Return only the lines of the data below from the line with "[12:27.44-12:28.44]" up to and including the line with "Transcript: Okay, you", exactly as written, with the pictures omitted.

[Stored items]
※
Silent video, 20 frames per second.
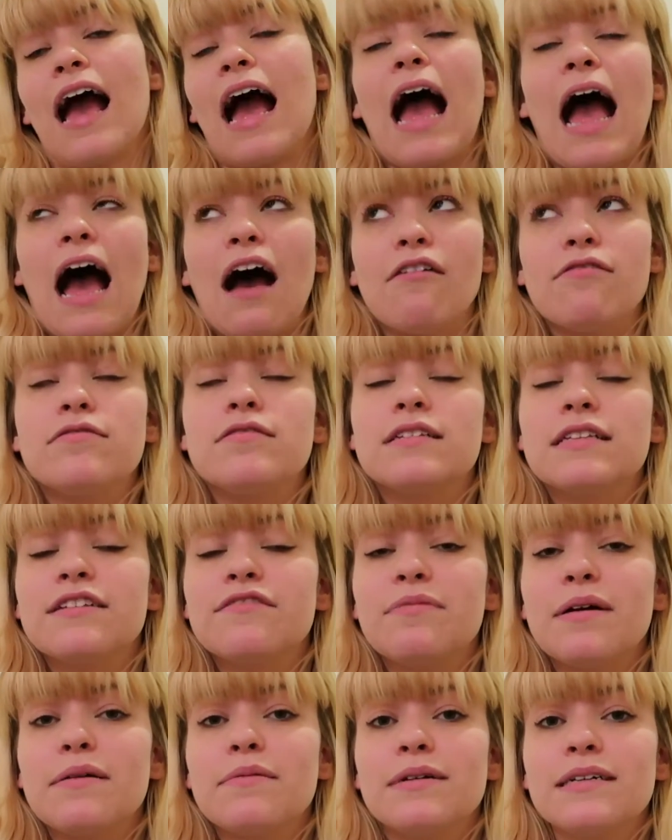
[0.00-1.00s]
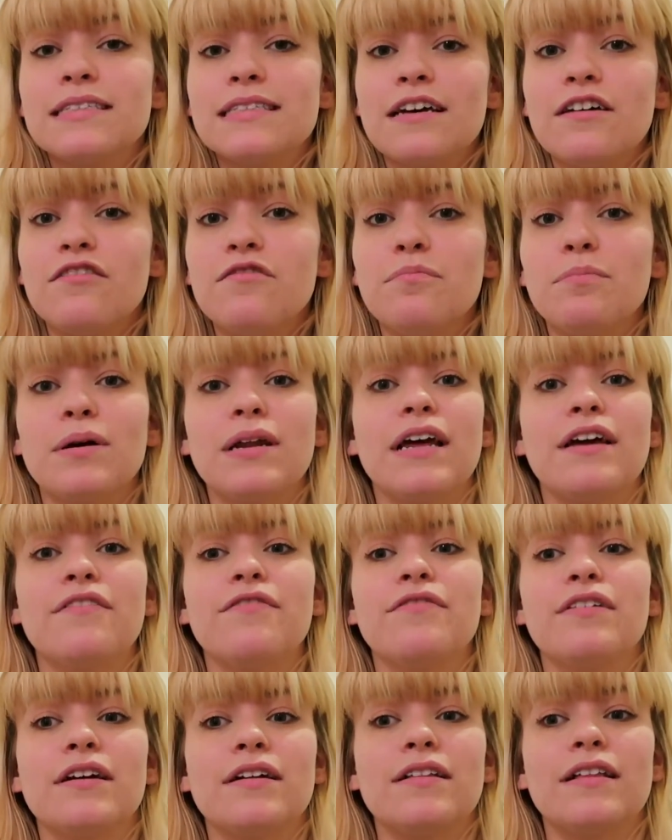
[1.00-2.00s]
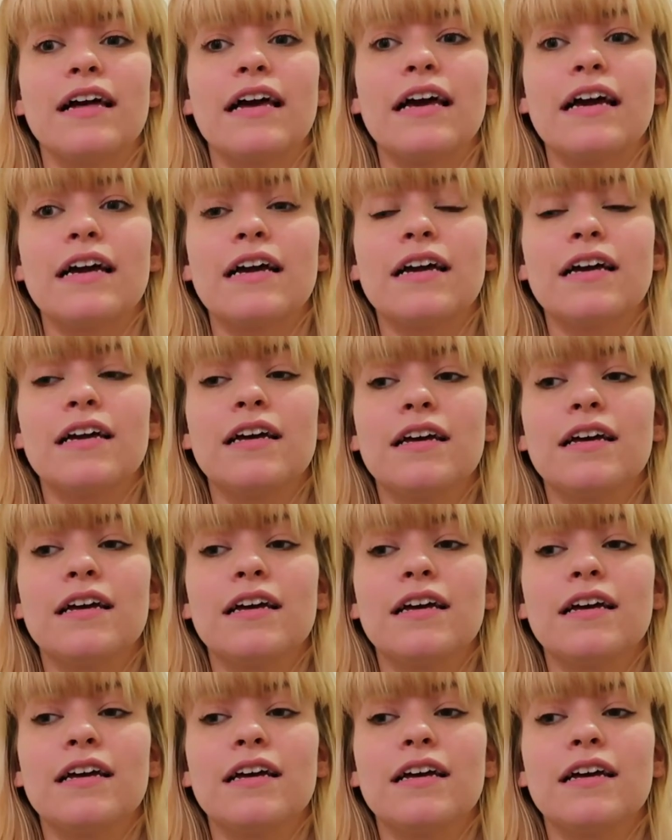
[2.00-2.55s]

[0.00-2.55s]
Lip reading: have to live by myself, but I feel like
※
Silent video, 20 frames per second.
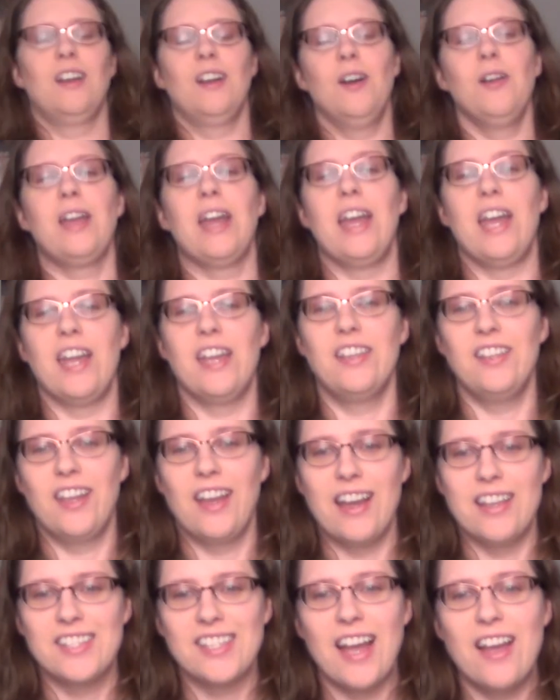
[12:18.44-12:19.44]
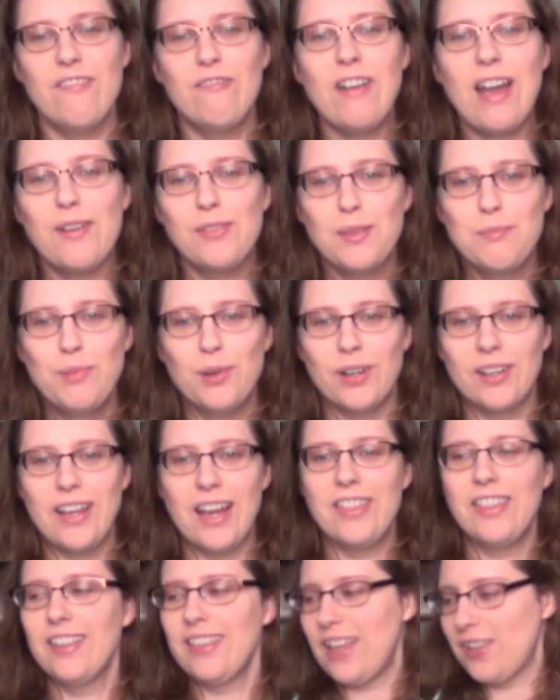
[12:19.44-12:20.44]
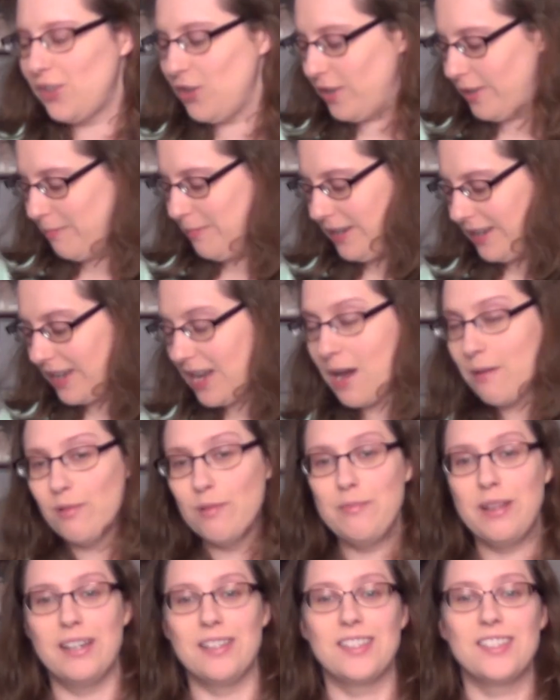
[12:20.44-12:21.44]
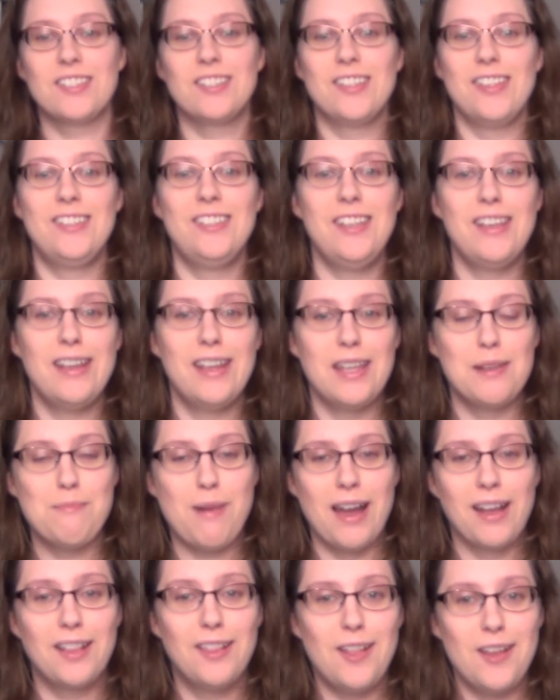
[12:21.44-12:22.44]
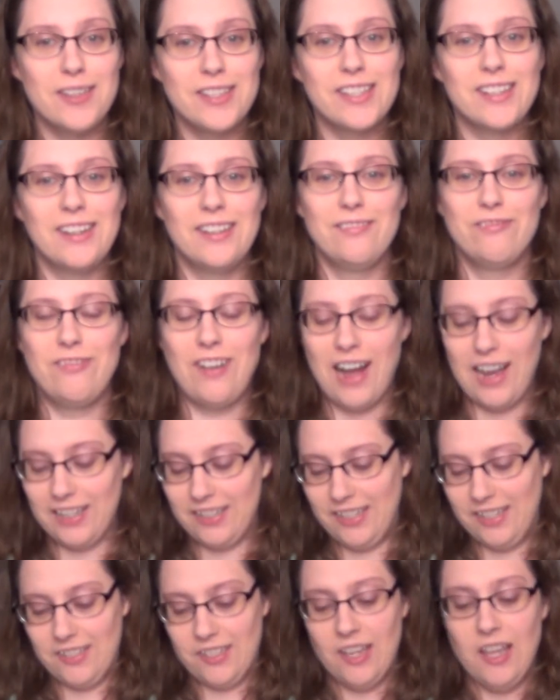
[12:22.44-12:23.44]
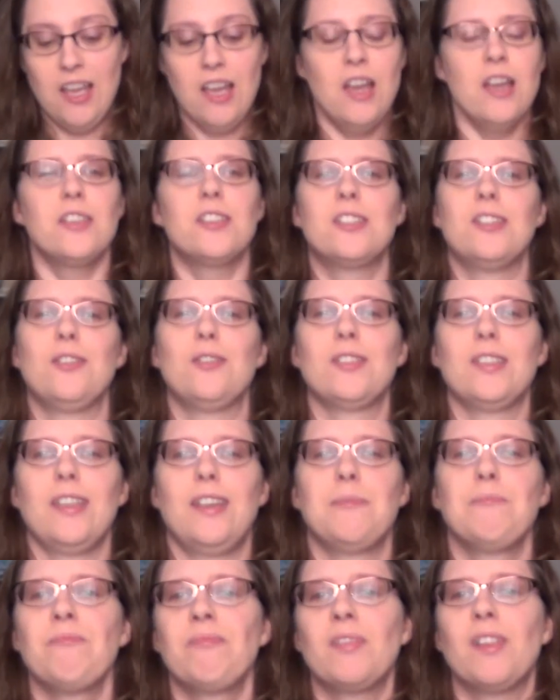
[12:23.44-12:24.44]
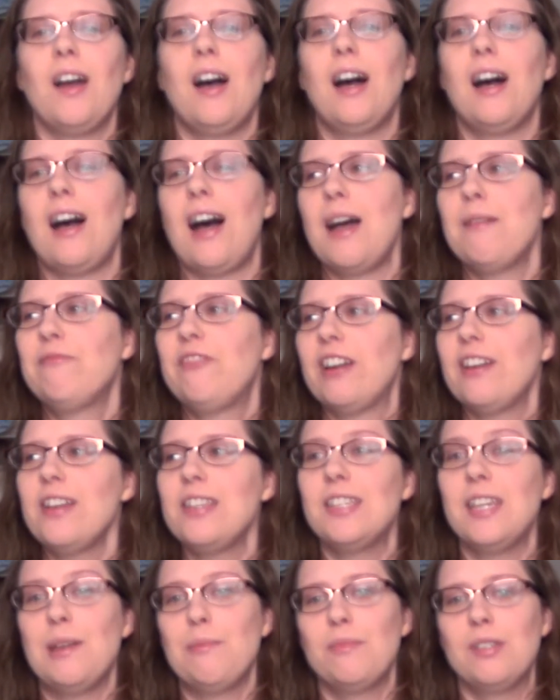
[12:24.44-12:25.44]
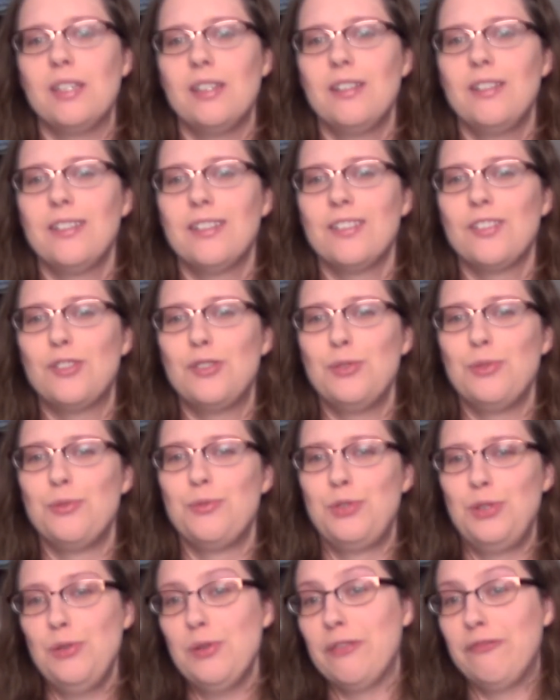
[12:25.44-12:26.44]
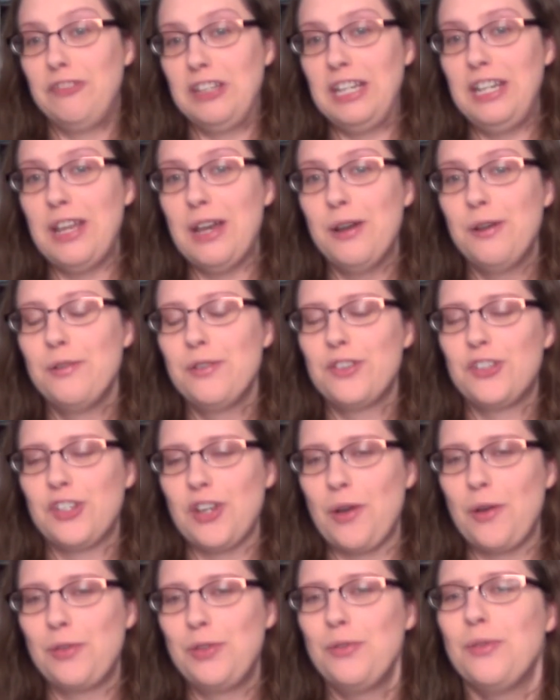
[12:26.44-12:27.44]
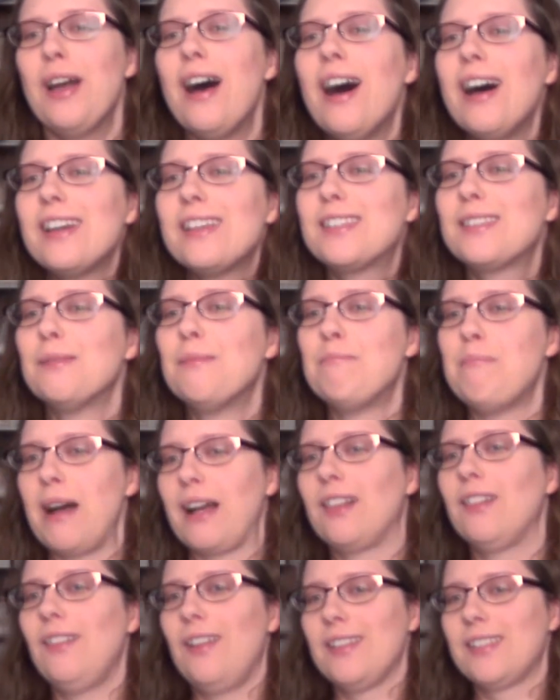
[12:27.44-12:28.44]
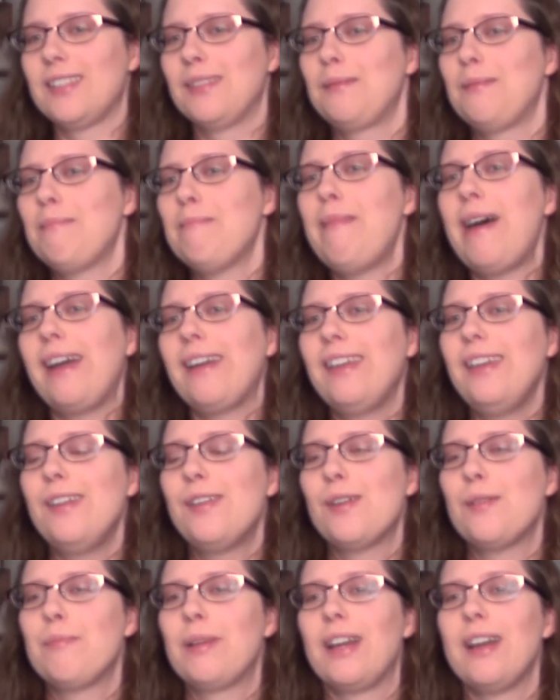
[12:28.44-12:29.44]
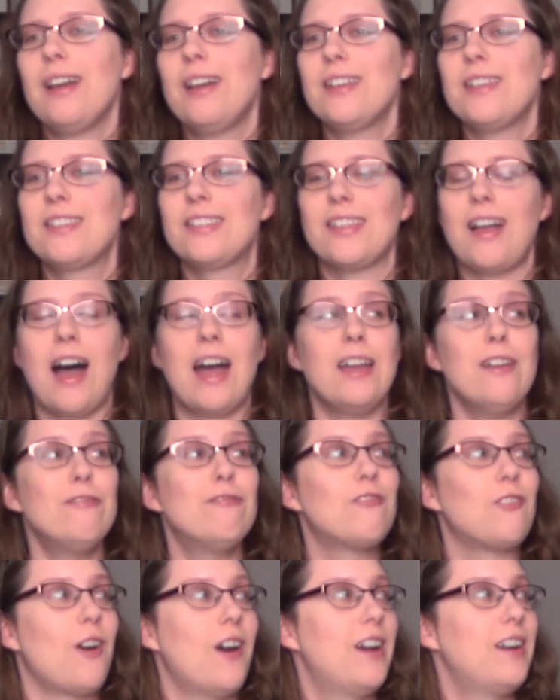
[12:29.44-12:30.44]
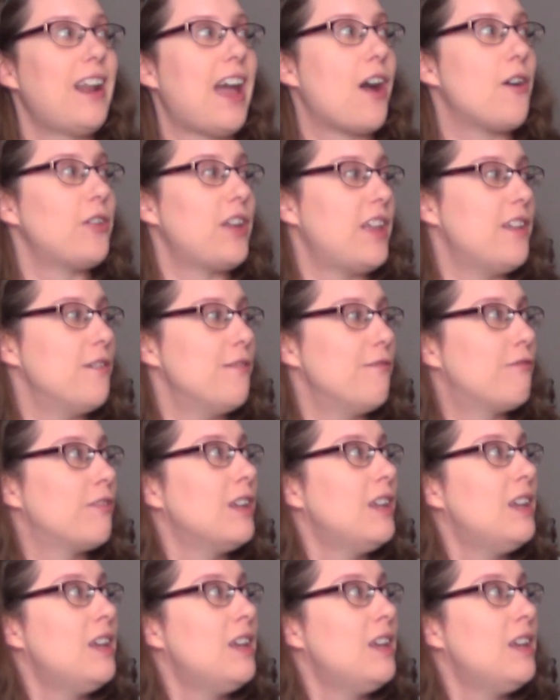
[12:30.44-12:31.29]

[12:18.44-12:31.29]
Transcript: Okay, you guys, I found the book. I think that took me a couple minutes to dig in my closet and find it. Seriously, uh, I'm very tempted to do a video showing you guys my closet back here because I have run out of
※
▶ _Problem solution_:
[12:27.44-12:28.44]
[12:28.44-12:29.44]
[12:29.44-12:30.44]
[12:30.44-12:31.29]

[12:18.44-12:31.29]
Transcript: Okay, you guys, I found the book. I think that took me a couple minutes to dig in my closet and find it. Seriously, uh, I'm very tempted to do a video showing you guys my closet back here because I have run out of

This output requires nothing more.